╭─ TASK INPUTS

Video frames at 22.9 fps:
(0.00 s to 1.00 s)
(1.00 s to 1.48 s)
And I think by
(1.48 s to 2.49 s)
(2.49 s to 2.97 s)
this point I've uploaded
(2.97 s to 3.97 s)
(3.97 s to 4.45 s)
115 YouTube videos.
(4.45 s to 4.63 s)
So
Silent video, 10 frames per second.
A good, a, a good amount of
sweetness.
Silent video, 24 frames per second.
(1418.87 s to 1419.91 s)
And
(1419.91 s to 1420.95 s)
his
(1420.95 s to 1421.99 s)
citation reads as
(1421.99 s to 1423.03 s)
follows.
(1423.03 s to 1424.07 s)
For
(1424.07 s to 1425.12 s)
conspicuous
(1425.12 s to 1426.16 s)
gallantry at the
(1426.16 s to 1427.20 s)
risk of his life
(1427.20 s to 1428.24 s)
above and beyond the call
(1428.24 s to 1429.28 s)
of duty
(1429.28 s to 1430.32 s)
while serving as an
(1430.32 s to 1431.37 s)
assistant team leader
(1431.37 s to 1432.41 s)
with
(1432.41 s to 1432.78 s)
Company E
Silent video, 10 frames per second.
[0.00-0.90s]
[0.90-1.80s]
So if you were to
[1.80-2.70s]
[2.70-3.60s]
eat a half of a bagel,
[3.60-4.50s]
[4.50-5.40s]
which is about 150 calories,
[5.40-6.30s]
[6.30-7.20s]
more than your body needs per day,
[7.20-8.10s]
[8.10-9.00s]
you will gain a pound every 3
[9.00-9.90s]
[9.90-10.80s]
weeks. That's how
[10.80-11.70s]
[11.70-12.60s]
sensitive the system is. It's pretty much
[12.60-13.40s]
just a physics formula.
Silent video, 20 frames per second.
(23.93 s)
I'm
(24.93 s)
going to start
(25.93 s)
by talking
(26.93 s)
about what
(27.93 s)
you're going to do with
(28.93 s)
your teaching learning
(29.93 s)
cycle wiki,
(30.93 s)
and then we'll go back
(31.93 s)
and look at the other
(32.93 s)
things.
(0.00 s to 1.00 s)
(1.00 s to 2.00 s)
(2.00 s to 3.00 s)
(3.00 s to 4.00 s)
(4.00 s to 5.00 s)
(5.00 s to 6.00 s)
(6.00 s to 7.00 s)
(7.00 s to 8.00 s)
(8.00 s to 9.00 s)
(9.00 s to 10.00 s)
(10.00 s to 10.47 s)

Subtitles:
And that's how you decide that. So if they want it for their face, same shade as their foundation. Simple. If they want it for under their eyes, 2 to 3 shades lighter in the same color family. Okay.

╰─

## [BRIEF]
Word for word, repeat the line holding "[0.90-1.80s]" and all lines after it through the end of the entries above.

## [PROBLEM SOLUTION]
[0.90-1.80s]
So if you were to
[1.80-2.70s]
[2.70-3.60s]
eat a half of a bagel,
[3.60-4.50s]
[4.50-5.40s]
which is about 150 calories,
[5.40-6.30s]
[6.30-7.20s]
more than your body needs per day,
[7.20-8.10s]
[8.10-9.00s]
you will gain a pound every 3
[9.00-9.90s]
[9.90-10.80s]
weeks. That's how
[10.80-11.70s]
[11.70-12.60s]
sensitive the system is. It's pretty much
[12.60-13.40s]
just a physics formula.
Silent video, 20 frames per second.
(23.93 s)
I'm
(24.93 s)
going to start
(25.93 s)
by talking
(26.93 s)
about what
(27.93 s)
you're going to do with
(28.93 s)
your teaching learning
(29.93 s)
cycle wiki,
(30.93 s)
and then we'll go back
(31.93 s)
and look at the other
(32.93 s)
things.
(0.00 s to 1.00 s)
(1.00 s to 2.00 s)
(2.00 s to 3.00 s)
(3.00 s to 4.00 s)
(4.00 s to 5.00 s)
(5.00 s to 6.00 s)
(6.00 s to 7.00 s)
(7.00 s to 8.00 s)
(8.00 s to 9.00 s)
(9.00 s to 10.00 s)
(10.00 s to 10.47 s)

Subtitles:
And that's how you decide that. So if they want it for their face, same shade as their foundation. Simple. If they want it for under their eyes, 2 to 3 shades lighter in the same color family. Okay.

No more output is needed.